Logitech's new MX Keys Mini is a wireless, space-saving keyboard that costs $100

Humza

Posts: 914   +164
Staff member
In brief: Logitech has launched a compact version of its popular MX Keys wireless keyboard for creators looking to save some space. It won’t save them money, though, as the Keys Mini comes in at the same $100 price tag as its bigger brother.

The MX Keys Mini wireless is a minimalist keyboard best suited to creators and users working on multiple platforms that are fine with paying a premium for a small, wireless keyboard or are already invested in Logitech's ecosystem.

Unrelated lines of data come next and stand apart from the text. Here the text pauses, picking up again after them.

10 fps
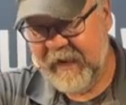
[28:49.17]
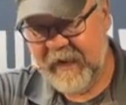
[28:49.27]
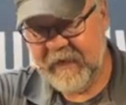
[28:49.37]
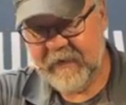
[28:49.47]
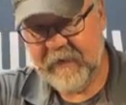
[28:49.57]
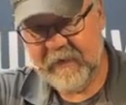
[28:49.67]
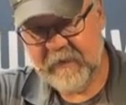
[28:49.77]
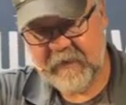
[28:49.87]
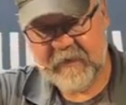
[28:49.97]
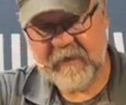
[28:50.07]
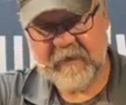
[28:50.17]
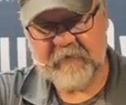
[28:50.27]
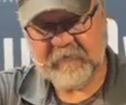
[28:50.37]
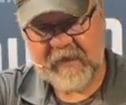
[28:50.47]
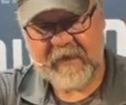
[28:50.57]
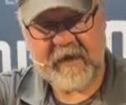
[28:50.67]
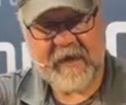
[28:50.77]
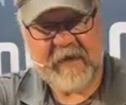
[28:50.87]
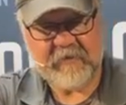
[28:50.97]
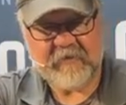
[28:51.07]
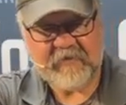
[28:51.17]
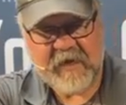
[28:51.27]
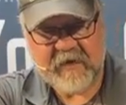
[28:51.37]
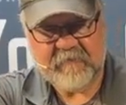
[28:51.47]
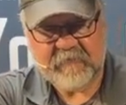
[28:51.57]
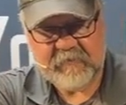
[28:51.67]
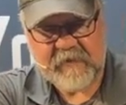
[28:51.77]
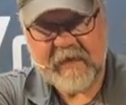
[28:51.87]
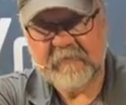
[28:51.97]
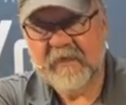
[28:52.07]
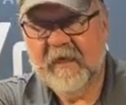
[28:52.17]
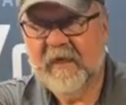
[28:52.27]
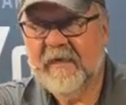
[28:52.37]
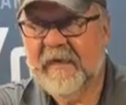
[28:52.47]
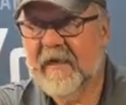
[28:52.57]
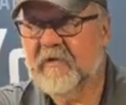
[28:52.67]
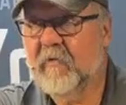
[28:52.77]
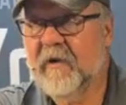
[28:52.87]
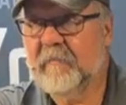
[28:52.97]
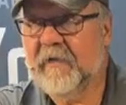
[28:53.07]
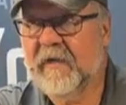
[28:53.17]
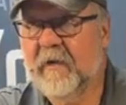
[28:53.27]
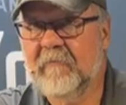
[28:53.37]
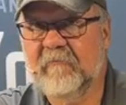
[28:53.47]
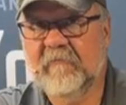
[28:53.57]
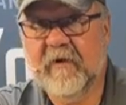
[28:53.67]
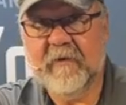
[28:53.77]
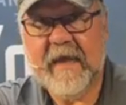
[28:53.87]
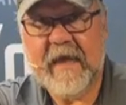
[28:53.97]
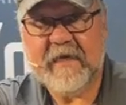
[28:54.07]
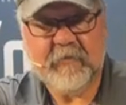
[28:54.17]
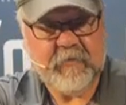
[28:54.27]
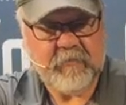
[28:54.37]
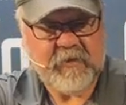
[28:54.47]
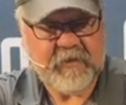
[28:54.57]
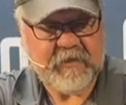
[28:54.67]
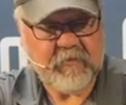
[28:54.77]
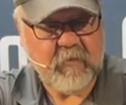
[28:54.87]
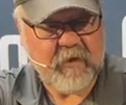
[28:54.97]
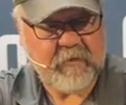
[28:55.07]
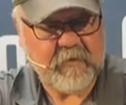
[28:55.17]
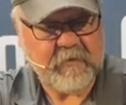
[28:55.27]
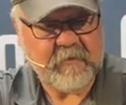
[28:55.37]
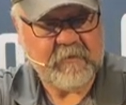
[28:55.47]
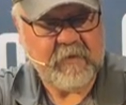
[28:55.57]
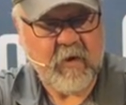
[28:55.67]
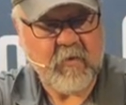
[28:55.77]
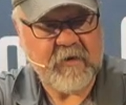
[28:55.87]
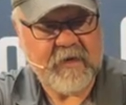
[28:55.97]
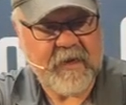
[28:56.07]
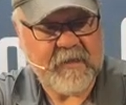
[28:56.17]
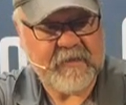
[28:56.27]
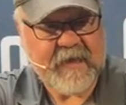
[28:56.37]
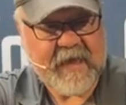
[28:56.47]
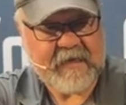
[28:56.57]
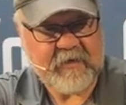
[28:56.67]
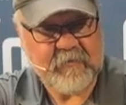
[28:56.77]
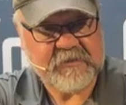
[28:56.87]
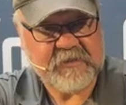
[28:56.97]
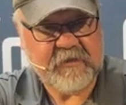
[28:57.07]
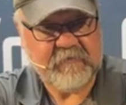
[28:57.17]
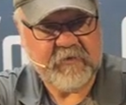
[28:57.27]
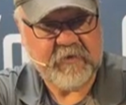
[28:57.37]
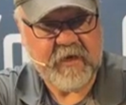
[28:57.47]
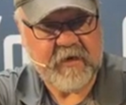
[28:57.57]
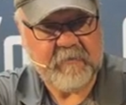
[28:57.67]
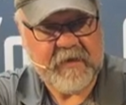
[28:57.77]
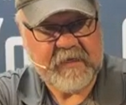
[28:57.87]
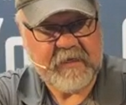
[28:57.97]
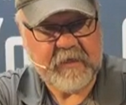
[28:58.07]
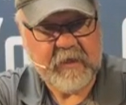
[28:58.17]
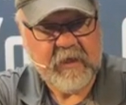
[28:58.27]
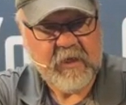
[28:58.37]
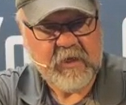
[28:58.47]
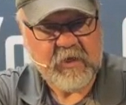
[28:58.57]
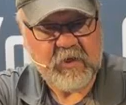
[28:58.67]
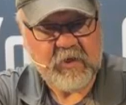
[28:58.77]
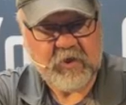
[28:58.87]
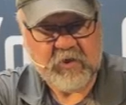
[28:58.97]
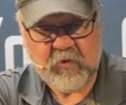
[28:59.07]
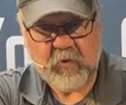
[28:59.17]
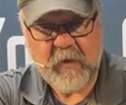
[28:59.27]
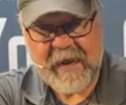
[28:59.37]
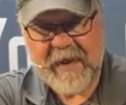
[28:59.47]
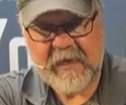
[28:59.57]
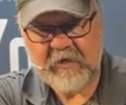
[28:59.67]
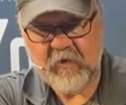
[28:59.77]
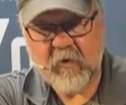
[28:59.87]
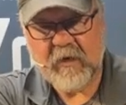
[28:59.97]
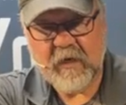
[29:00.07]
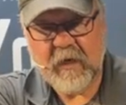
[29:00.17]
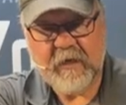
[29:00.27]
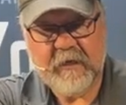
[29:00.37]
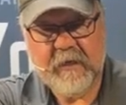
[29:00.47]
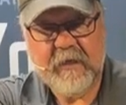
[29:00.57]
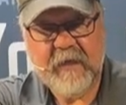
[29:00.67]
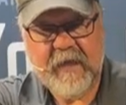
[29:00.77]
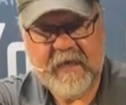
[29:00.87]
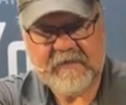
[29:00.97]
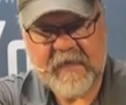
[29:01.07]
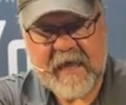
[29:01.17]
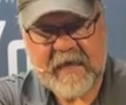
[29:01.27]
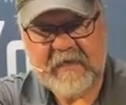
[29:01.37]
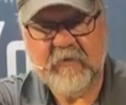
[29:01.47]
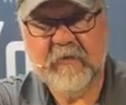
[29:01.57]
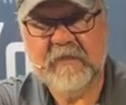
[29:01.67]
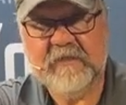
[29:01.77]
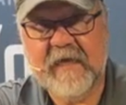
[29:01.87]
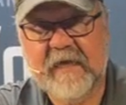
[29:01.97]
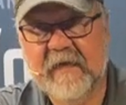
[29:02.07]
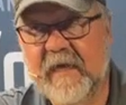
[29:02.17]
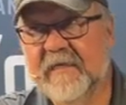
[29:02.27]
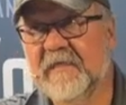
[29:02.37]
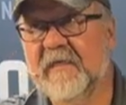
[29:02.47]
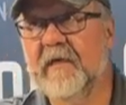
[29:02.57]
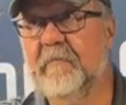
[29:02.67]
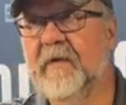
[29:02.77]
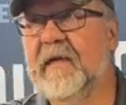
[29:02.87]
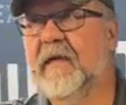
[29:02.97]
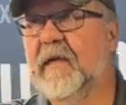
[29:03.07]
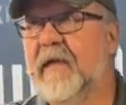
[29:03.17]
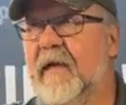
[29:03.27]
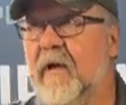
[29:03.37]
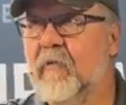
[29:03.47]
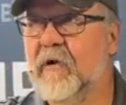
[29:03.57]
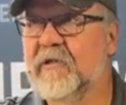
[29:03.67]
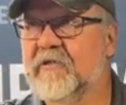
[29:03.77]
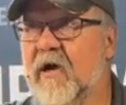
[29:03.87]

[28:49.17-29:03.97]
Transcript: and you've taken it out and you've shot it a few times. Now you want to become very accurate with it. You want to hone in on the accuracy of your gun and making you and your gun as accurate as it can be. And we're going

As with the bigger MX Keys, the Mini version offers connectivity and switching with up to 3 devices at a time and support for Logitech’s Flow software for working seamlessly between macOS and Windows. Although it connects via Bluetooth and Logitech’s recently released Bolt USB receiver, the latter is an extra $15 purchase, which is disappointing given the $100 asking price for the MX Keys Mini.

The keyboard's dished keycaps use scissor-based switches and have labels for both macOS and Windows commands, though a Mac-only version is available in gray/white color combo. It's also compatible with other mainstream platforms like Linux, Android, iOS/iPadOS and Chrome OS.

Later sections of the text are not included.